今月の虫さんぽでも、会津ゆかりの作品として紹介されているこの作品ですが、新しく開発される特別なお城を巡る陰謀劇。「イケメンは善玉」的なお約束を二転三転と裏切ってくれるプロットに、魅力的な登場人物たち。さくっと読める適度な短さが魅力の作品です。
解説
(手塚治虫 講談社刊 手塚治虫漫画全集『夜明け城』あとがき より)
学習研究社は、昭和二十年代のおわりごろにはまだ木造二階建ての、こういってはなんですが、どうもパッとしないつくりのちいさな出版社でした。
(中略)
何十万部もの部数をきそう市販誌とちがって、振興のムードにもえた学研は、ことに漫画に関しては(あまり漫画の事情を知らないせいもあったのでしょうが)、わりと自由に、すきなようにうでをふるえる場がありました。
その学研の中学生むけ月刊誌に、たてつづけにかいたのが「アリと巨人」「フィルムは生きている」であり、この「夜明け城」です。
「夜明け城」は、ぼくの時代ものとしては、ほとんど人の目にふれずに地味におわってしまった作品ですが、ぼくのすきなもののひとつです。わりとまとまっているし、戦国小大名の悲願と、挫折のムードが出ていて、バタくさいところもあり、なによりもかきやすかったところもあります。当時は、戦後の第一次時代劇ブームが去り、「赤胴鈴之助」時代もおわり、つぎの劇画ふう忍者ものにうつる端境期にあったころで、こういった作品はふつうの月刊誌だと、およそ企画にものぼらなかったはずです。
(後略)
<Amazon: 夜明け城 (小学館文庫)>
手塚漫画の魅力というと、かわいい絵にそぐわない深いテーマとか、どんなにカッコいいヒーローも秘めた悩みを持っているリアリティとか、人によってさまざまに挙げられると思いますが、その共通項の一つに、作品の持つ多重性が挙げられると思います。
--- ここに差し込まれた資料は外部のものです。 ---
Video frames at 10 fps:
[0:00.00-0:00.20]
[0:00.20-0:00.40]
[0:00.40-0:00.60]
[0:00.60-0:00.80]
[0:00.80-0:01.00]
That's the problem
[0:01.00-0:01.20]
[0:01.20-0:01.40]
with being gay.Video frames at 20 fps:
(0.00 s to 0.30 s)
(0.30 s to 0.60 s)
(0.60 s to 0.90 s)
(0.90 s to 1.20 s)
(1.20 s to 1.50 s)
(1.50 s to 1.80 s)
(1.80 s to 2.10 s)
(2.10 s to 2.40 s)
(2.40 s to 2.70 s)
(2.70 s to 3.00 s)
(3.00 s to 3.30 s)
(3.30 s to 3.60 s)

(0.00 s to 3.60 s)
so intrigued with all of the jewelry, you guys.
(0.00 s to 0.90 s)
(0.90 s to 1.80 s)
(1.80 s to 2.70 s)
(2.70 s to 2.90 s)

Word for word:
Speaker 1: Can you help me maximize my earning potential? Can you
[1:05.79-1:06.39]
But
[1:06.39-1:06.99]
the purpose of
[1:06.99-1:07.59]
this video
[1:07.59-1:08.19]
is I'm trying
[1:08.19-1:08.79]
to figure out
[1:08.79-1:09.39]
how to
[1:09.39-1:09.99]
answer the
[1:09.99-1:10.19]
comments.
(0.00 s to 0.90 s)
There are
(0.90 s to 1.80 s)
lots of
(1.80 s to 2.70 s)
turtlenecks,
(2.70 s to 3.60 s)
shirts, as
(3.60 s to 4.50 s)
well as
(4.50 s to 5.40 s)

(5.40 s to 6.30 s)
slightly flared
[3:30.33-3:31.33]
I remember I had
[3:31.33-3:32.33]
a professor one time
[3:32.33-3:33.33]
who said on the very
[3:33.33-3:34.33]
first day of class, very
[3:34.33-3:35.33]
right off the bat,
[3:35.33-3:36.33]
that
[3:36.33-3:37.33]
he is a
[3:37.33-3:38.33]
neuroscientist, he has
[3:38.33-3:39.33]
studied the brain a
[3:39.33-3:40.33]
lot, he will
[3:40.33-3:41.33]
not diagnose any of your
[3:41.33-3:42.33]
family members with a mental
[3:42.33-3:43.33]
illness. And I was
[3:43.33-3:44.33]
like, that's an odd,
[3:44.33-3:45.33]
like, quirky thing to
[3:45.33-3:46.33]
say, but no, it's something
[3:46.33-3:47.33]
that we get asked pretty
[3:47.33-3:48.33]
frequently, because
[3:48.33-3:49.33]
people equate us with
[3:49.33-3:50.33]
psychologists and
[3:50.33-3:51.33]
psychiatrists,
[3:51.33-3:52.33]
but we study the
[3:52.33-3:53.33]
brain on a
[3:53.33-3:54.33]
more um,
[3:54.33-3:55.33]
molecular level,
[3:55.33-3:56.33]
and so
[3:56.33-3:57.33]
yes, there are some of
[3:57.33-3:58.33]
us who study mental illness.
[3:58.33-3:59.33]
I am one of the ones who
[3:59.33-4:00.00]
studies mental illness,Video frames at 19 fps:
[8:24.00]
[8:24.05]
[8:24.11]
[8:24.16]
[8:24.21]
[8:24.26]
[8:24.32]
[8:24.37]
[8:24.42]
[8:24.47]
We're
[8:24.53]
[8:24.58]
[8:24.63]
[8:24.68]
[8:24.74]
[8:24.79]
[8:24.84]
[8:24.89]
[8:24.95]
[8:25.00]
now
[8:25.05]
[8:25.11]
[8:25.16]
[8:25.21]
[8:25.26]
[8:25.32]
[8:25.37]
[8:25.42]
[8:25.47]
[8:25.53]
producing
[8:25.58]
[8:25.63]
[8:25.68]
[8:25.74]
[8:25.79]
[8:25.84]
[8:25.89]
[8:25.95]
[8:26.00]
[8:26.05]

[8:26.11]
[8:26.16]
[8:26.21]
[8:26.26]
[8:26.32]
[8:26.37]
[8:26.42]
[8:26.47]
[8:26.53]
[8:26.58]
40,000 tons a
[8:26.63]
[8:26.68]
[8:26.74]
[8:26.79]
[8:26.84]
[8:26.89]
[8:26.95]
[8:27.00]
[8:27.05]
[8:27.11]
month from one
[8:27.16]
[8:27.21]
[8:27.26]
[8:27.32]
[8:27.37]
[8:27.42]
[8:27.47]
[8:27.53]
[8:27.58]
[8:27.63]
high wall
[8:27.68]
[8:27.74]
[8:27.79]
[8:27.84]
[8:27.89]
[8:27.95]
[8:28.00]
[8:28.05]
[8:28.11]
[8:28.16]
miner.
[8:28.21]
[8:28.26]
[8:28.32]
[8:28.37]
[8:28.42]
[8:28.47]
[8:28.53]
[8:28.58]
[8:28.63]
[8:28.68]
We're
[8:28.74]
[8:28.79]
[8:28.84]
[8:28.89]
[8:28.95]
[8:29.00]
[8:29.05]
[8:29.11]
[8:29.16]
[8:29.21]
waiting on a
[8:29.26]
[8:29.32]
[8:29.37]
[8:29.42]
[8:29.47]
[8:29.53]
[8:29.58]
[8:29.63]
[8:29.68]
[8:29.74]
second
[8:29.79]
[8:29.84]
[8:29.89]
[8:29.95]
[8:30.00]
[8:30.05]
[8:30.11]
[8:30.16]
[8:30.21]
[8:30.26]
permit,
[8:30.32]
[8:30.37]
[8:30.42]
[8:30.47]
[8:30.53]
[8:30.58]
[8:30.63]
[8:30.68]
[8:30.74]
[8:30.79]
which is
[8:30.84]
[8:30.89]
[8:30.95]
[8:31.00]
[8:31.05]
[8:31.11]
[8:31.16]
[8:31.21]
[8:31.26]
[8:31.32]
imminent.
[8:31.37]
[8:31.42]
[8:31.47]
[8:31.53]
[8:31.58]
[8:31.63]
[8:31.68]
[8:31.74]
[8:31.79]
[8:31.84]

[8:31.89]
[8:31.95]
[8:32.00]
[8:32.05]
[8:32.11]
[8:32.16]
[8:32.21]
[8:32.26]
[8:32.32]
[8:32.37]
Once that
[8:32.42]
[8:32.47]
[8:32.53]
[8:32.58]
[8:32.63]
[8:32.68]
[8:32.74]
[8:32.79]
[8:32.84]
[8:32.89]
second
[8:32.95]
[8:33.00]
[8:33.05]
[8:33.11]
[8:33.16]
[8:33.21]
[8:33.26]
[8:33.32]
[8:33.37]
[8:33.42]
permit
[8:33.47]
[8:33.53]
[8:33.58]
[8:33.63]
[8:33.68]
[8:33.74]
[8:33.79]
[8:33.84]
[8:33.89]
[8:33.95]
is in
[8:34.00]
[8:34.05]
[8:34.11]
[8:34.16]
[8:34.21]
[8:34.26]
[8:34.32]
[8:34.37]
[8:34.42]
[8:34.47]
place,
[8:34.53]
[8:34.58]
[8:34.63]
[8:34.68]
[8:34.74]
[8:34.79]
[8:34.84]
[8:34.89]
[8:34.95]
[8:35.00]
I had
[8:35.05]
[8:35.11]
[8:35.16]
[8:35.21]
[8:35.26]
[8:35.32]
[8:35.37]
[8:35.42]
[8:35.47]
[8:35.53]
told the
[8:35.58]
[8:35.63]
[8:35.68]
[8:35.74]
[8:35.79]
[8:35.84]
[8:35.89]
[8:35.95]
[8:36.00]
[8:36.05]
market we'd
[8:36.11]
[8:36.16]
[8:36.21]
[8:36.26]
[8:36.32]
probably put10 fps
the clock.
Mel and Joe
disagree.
この『夜明け城』には、そんな手塚漫画の魅力が、ある究極の形として凝縮されています。アトムの持つ、ヒーローなのに一人ぼっちの悲しみとか、サファイヤがひた隠しにした女の子の心だとか、ブラック・ジャックがふと見せる優しさなんかの、手塚漫画の主人公達が共通して持っている二重性が、この漫画の場合、ほとんど全ての登場人物に見られるのです。
それは日本人がよく言われる、ホンネとタテマエが違うとか、裏表があって信用ならないとかということではなく、一筋縄ではいかない、とか、奥ゆかしいとでもいいたい深みがあり、戦争が絶えず、隣国同士でだましあう安土桃山時代という時代の雰囲気をよりリアルに感じさせてくれます。
主人公の緑丸、その父親に家老の藪蛇、夜明け城の監督を務める紫藤之介、それに二人のヒロイン、藪蛇の娘の弥生にお妙など、主要登場人物たちがそれぞれに持つ裏の顔については、作品の筋に関わってきますので、ここでおいそれとご紹介するわけには行きません。ぜひ作品を実際に読んであれこれ、考えてみて楽しんでほしいと思います。